Circular RNAs (circRNA) result from pre-mRNA back-splicing. Next generation sequencing has a blind spot for these circRNAs due to their lack of polyA tails and thus their abundance has only recently been appreciated. Using appropriate primers and/or RNase A enrichment, over 10,000 circRNAs have now been identified in multicellular animals and plants.
These circRNAs have several proposed functions including regulation of RNA splicing, auto-regulation of gene transcription, acting as micro[mi]RNA sponges, protein sponges, generate translation products, drive genome evolution through reverse transcription and integration. They may also serve as biomarkers of disease. There has been little direct study of circRNAs and their possible regulation of miRNA in acute coronary syndrome (ACS).
Guoan Zhao of the Henan Engineering Research Center for Clinical Data and Biobank of Cardiovascular Diseases, China, and colleagues, sought to address this by screening circRNA and miRNA expression profiles in peripheral blood of ACS patients by microarray. Possible circRNA-miRNA interactions were predicted. The results were published in the journal of Evidence-Based Complementary and Alternative Medicine.
Of the circRNA assessed, 121 were upregulated and 145 downregulated in the disease state. By contrast only 3 miRNAs were found to be differentially regulated. Extensive interactions between circRNA and miRNA were predicted.

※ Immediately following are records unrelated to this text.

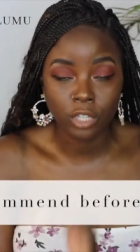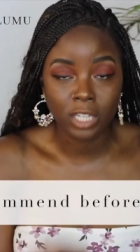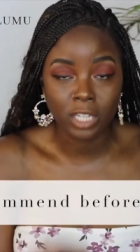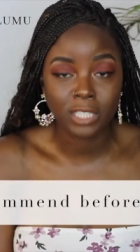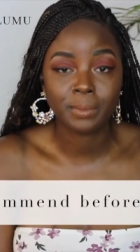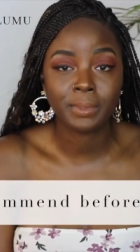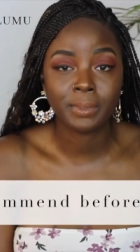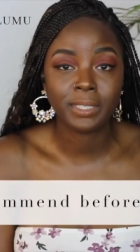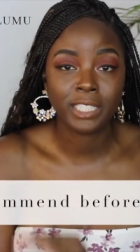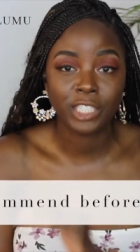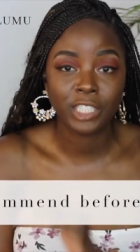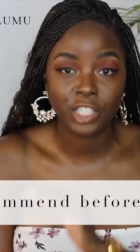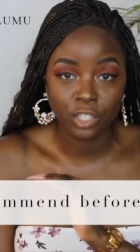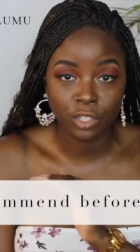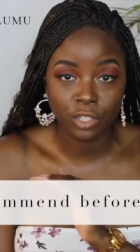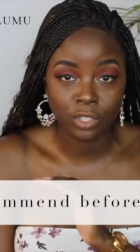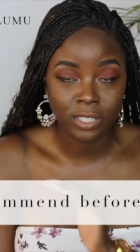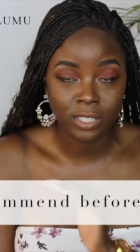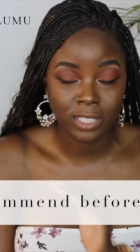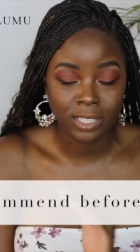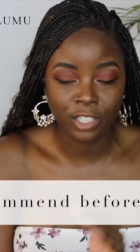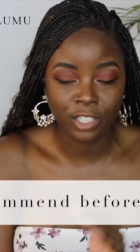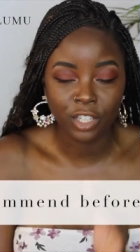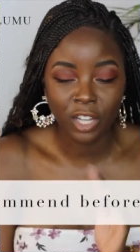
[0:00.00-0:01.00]
Trust me, because
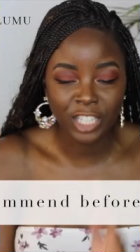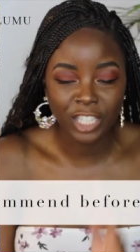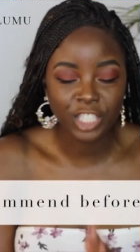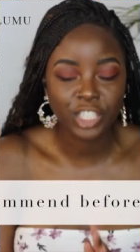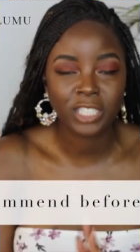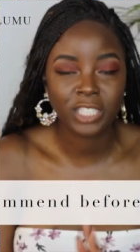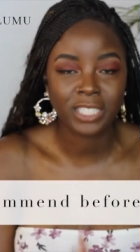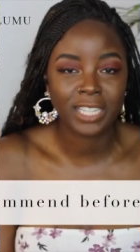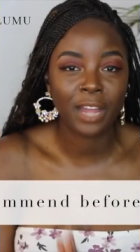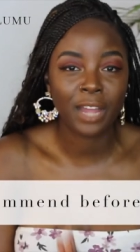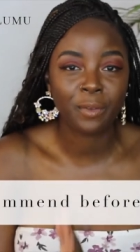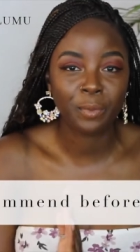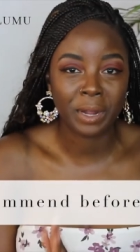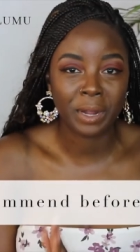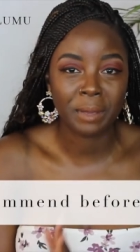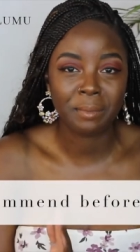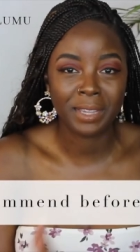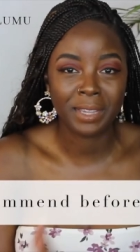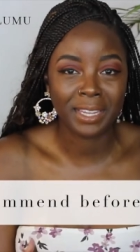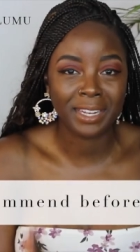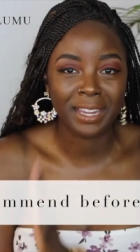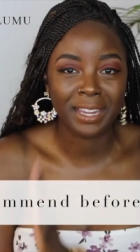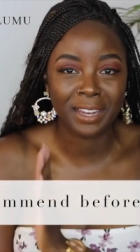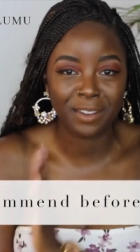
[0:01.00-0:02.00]
you'll, you'll understand what
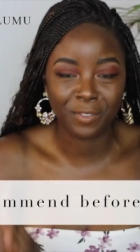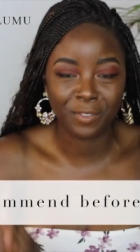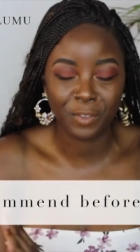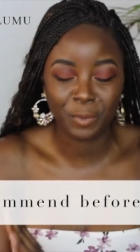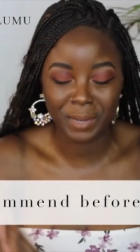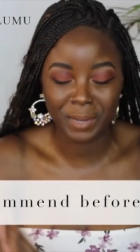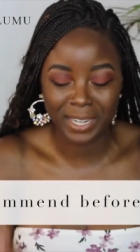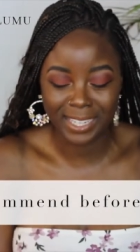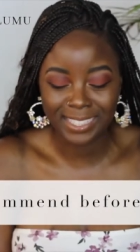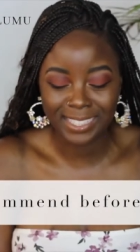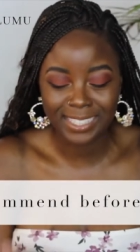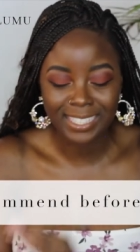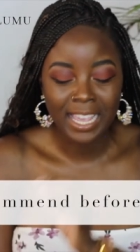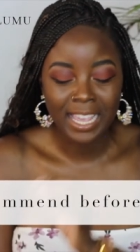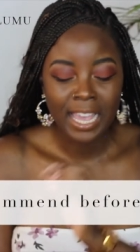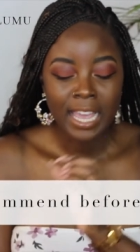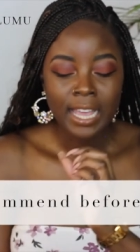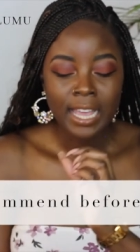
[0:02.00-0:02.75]
I mean in a few minutes.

One miRNA was predicted to bind over 300 different circRNAs, however a range of 1-20 was more typical. Conversely, 1 circRNA could also bind over 100 different miRNA. Interestingly, the control group appeared to contain more “hyper-targeted” miRNA, than the disease groups, perhaps indicating a protective effect of circRNA.
The functional consequences of the miRNA and circRNA interactions were not investigated and could be important. The other potential targets of circRNAs, such as proteins, were not considered or predicted.
“In conclusion, circRNAs are involved in the occurrence and development of ACS through multiple points of network correlation for miRNA regulation. We speculate that circRNAs may serve as a potential therapeutic avenue for a pathophysiological mechanism of ACS and may even become diagnostic and therapeutic biomarkers for ACS. In the future, we will perform in vitro and in vivo tests to further validate the involvement of circRNAs in the atherosclerotic process of ACS,” stated the authors.